(Collected data)
╭──

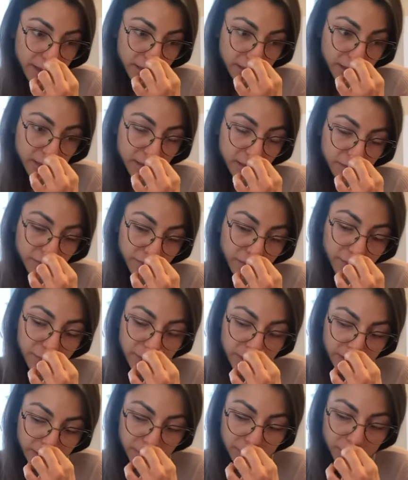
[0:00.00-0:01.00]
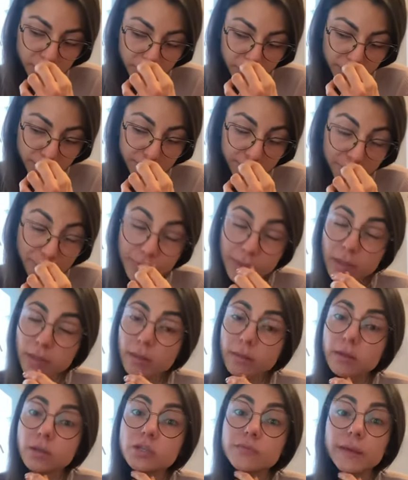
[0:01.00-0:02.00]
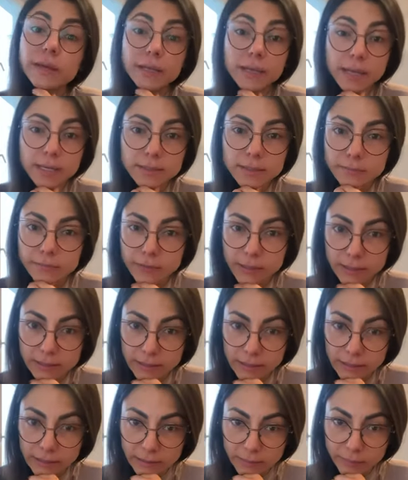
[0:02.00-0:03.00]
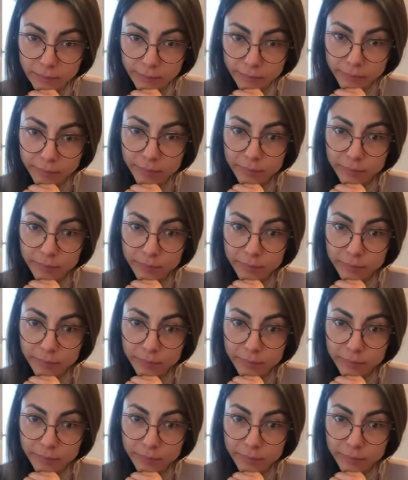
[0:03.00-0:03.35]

äh, fiebrig geworden, schweren Herzinfarkt erlitten,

╰──

All preceding records should be duplicated verbatim, images excepted.

◆ ANSWER TO THIS EXERCISE
[0:00.00-0:01.00]
[0:01.00-0:02.00]
[0:02.00-0:03.00]
[0:03.00-0:03.35]

äh, fiebrig geworden, schweren Herzinfarkt erlitten,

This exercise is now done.